#### What you have to do:
The lines from the one with "[0:00.00-0:01.00]" through the last line below are to be copied exactly; no other lines are to be returned.

Input material Block Start

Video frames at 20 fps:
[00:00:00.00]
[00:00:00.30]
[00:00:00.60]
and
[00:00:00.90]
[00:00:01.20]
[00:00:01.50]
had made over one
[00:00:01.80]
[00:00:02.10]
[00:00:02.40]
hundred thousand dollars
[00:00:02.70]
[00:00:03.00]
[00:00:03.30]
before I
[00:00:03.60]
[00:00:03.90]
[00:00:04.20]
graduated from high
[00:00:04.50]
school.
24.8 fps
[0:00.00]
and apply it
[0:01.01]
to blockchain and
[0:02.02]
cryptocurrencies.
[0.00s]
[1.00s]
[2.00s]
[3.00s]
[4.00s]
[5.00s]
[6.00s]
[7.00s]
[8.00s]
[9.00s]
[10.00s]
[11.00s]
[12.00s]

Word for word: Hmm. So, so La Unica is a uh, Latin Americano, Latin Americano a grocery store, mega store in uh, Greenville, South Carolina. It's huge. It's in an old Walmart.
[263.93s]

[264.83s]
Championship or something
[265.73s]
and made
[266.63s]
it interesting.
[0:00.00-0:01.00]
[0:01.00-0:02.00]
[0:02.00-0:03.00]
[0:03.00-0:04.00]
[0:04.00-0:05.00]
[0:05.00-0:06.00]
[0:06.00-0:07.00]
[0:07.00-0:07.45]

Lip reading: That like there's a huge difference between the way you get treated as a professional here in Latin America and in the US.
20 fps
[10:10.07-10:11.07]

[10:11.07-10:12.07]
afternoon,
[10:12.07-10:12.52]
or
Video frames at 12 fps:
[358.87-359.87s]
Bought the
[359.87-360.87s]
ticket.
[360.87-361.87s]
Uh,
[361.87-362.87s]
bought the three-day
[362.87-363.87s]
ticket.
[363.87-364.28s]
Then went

Input material Block End

#### Written reply:
[0:00.00-0:01.00]
[0:01.00-0:02.00]
[0:02.00-0:03.00]
[0:03.00-0:04.00]
[0:04.00-0:05.00]
[0:05.00-0:06.00]
[0:06.00-0:07.00]
[0:07.00-0:07.45]

Lip reading: That like there's a huge difference between the way you get treated as a professional here in Latin America and in the US.
20 fps
[10:10.07-10:11.07]

[10:11.07-10:12.07]
afternoon,
[10:12.07-10:12.52]
or
Video frames at 12 fps:
[358.87-359.87s]
Bought the
[359.87-360.87s]
ticket.
[360.87-361.87s]
Uh,
[361.87-362.87s]
bought the three-day
[362.87-363.87s]
ticket.
[363.87-364.28s]
Then went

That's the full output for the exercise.